● What you need to do
Copy out the entries below in full and exactly.

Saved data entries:
============================================================

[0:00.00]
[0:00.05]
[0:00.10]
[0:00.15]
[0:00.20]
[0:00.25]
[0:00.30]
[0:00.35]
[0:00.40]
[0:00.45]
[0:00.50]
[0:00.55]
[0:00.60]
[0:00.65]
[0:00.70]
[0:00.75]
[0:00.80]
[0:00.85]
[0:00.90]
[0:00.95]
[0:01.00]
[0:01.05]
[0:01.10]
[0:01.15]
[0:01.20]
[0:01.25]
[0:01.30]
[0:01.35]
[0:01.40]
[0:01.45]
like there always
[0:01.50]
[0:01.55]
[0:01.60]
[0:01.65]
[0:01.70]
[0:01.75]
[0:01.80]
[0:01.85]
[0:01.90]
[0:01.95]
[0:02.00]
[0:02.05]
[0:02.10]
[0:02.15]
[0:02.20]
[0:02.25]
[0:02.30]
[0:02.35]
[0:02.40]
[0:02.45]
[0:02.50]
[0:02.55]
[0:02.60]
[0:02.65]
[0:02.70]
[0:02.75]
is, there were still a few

============================================================

● Worked solution
[0:00.00]
[0:00.05]
[0:00.10]
[0:00.15]
[0:00.20]
[0:00.25]
[0:00.30]
[0:00.35]
[0:00.40]
[0:00.45]
[0:00.50]
[0:00.55]
[0:00.60]
[0:00.65]
[0:00.70]
[0:00.75]
[0:00.80]
[0:00.85]
[0:00.90]
[0:00.95]
[0:01.00]
[0:01.05]
[0:01.10]
[0:01.15]
[0:01.20]
[0:01.25]
[0:01.30]
[0:01.35]
[0:01.40]
[0:01.45]
like there always
[0:01.50]
[0:01.55]
[0:01.60]
[0:01.65]
[0:01.70]
[0:01.75]
[0:01.80]
[0:01.85]
[0:01.90]
[0:01.95]
[0:02.00]
[0:02.05]
[0:02.10]
[0:02.15]
[0:02.20]
[0:02.25]
[0:02.30]
[0:02.35]
[0:02.40]
[0:02.45]
[0:02.50]
[0:02.55]
[0:02.60]
[0:02.65]
[0:02.70]
[0:02.75]
is, there were still a few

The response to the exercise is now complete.